(Data records)
►
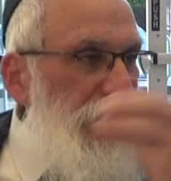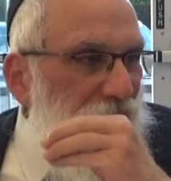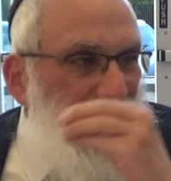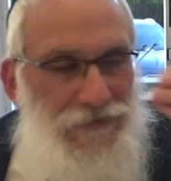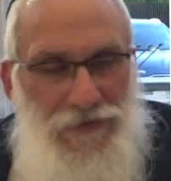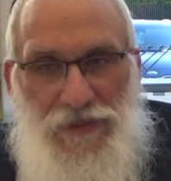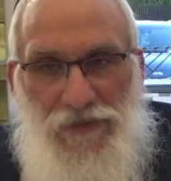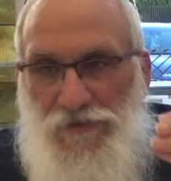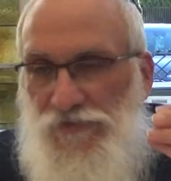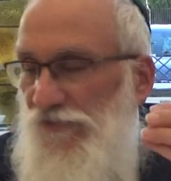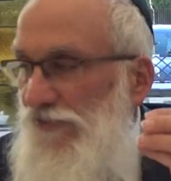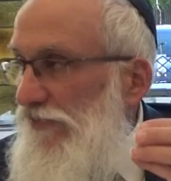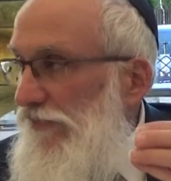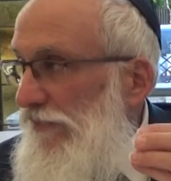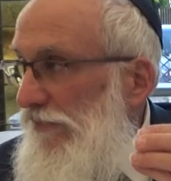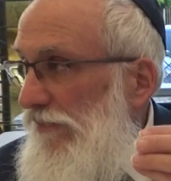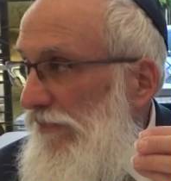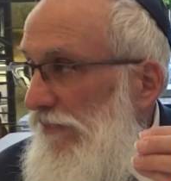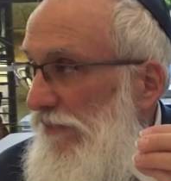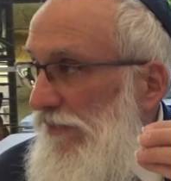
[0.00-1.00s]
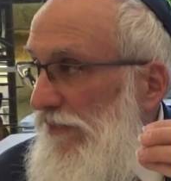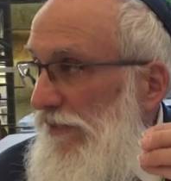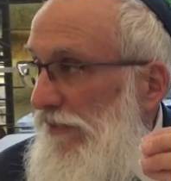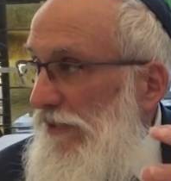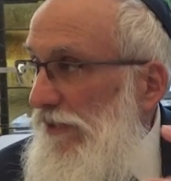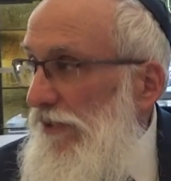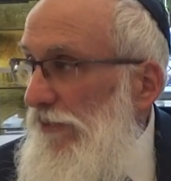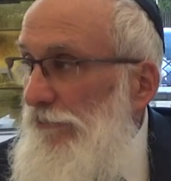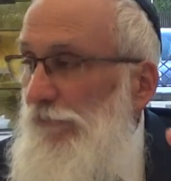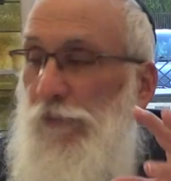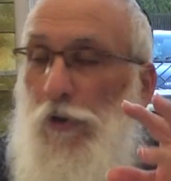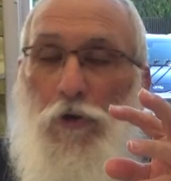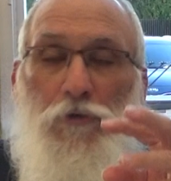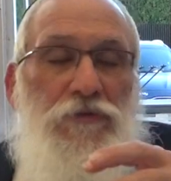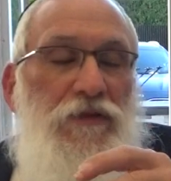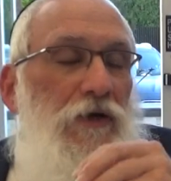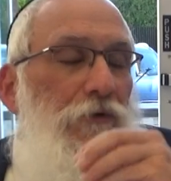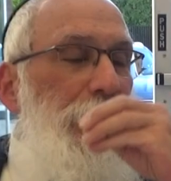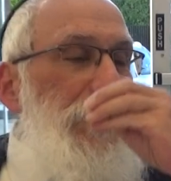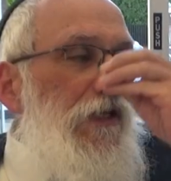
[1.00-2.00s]
finite.
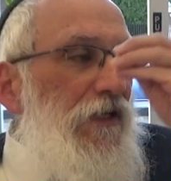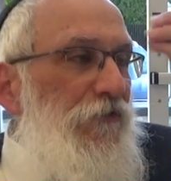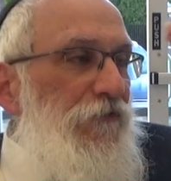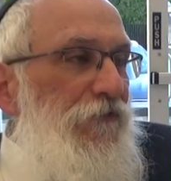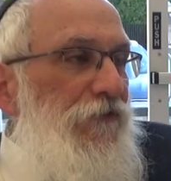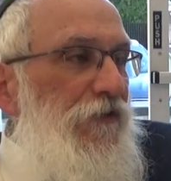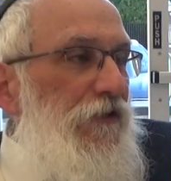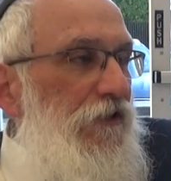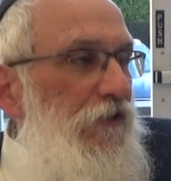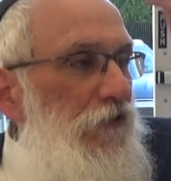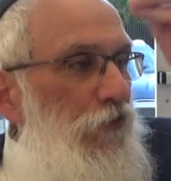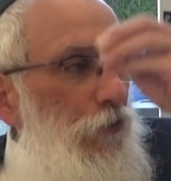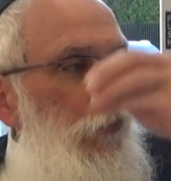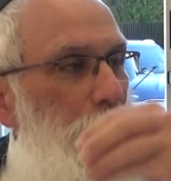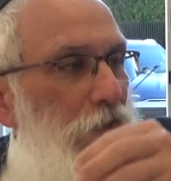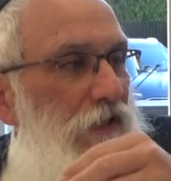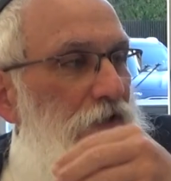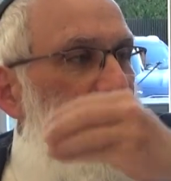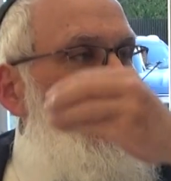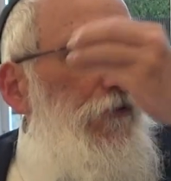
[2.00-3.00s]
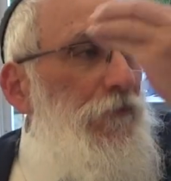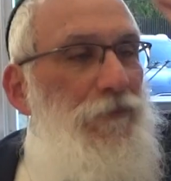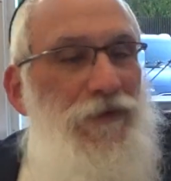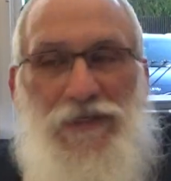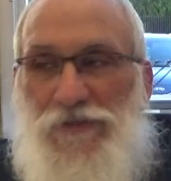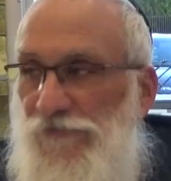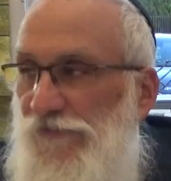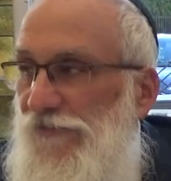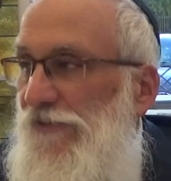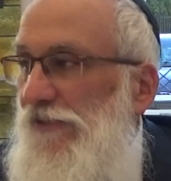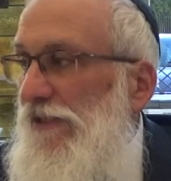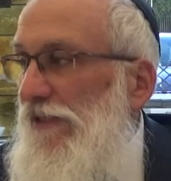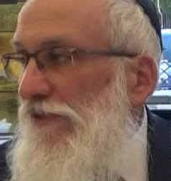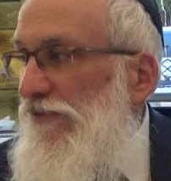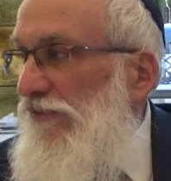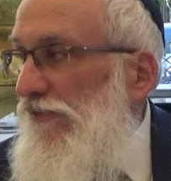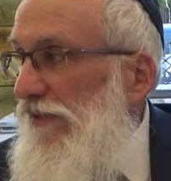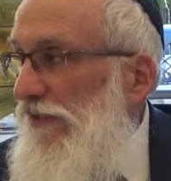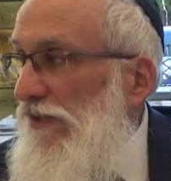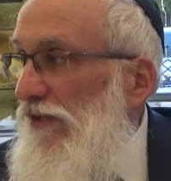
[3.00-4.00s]
Both are infinite away from
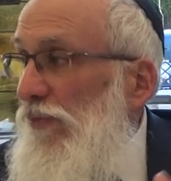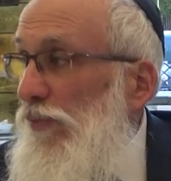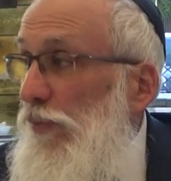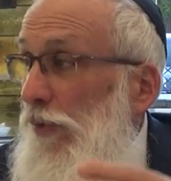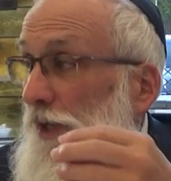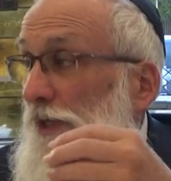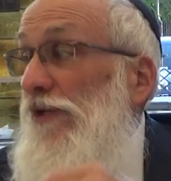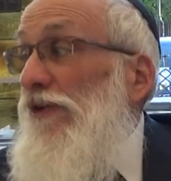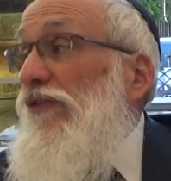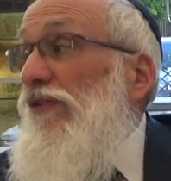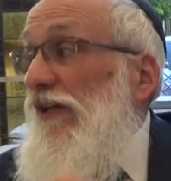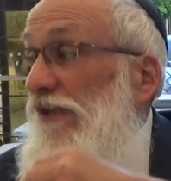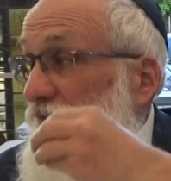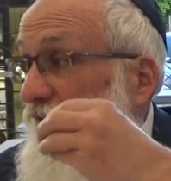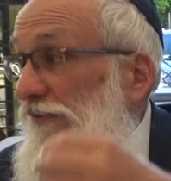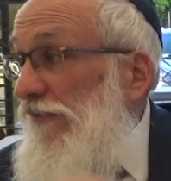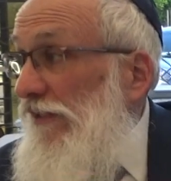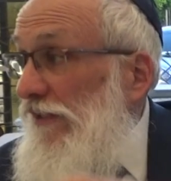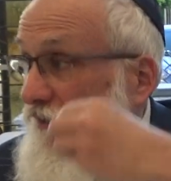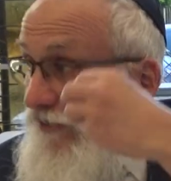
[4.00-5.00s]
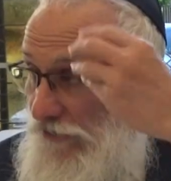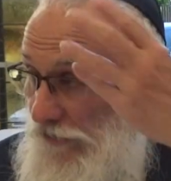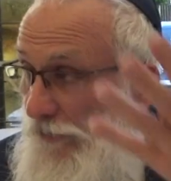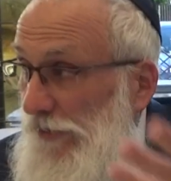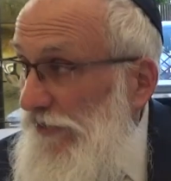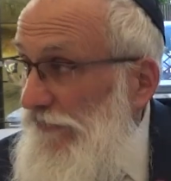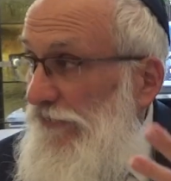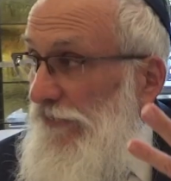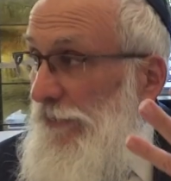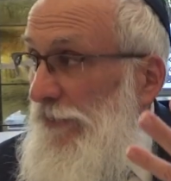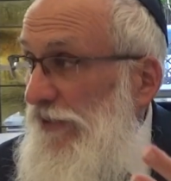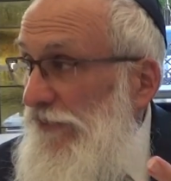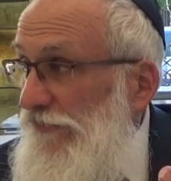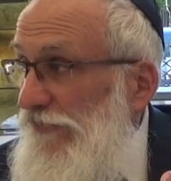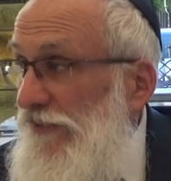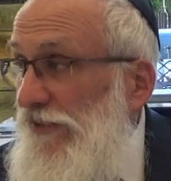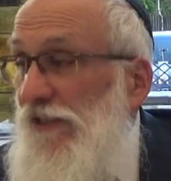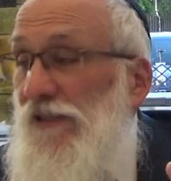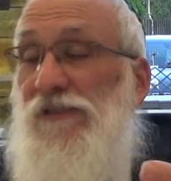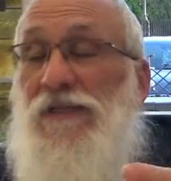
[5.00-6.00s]
infinite. One is infinite away from
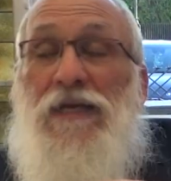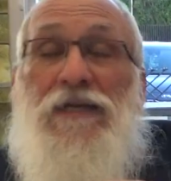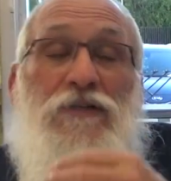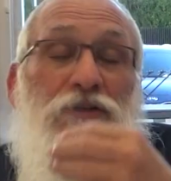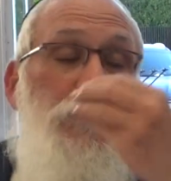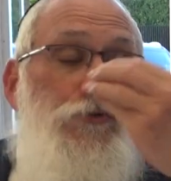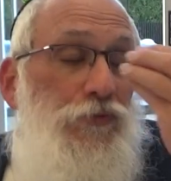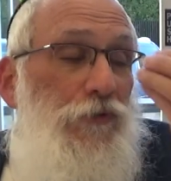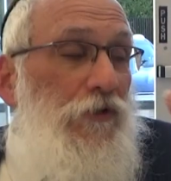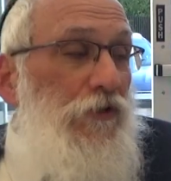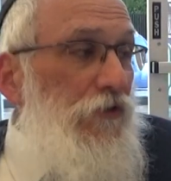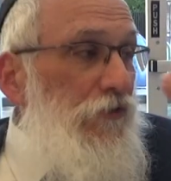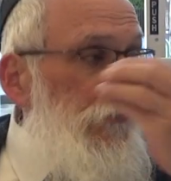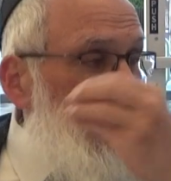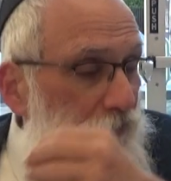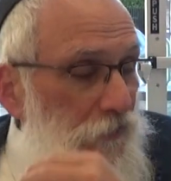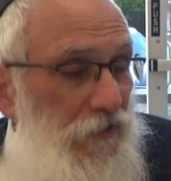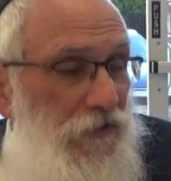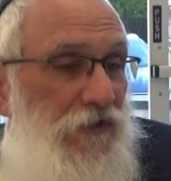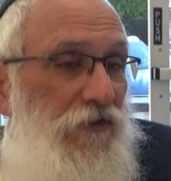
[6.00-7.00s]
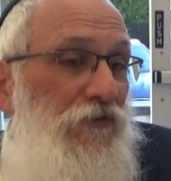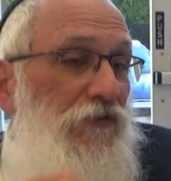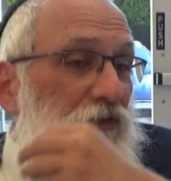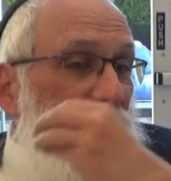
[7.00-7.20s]
infinite, and a trillion trillion is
◄
*GOAL OF THE EXERCISE:* Repeat the records above verbatim. Include none of the pictures.

*OUTPUT OF THE TASK:*
[0.00-1.00s]
[1.00-2.00s]
finite.
[2.00-3.00s]
[3.00-4.00s]
Both are infinite away from
[4.00-5.00s]
[5.00-6.00s]
infinite. One is infinite away from
[6.00-7.00s]
[7.00-7.20s]
infinite, and a trillion trillion is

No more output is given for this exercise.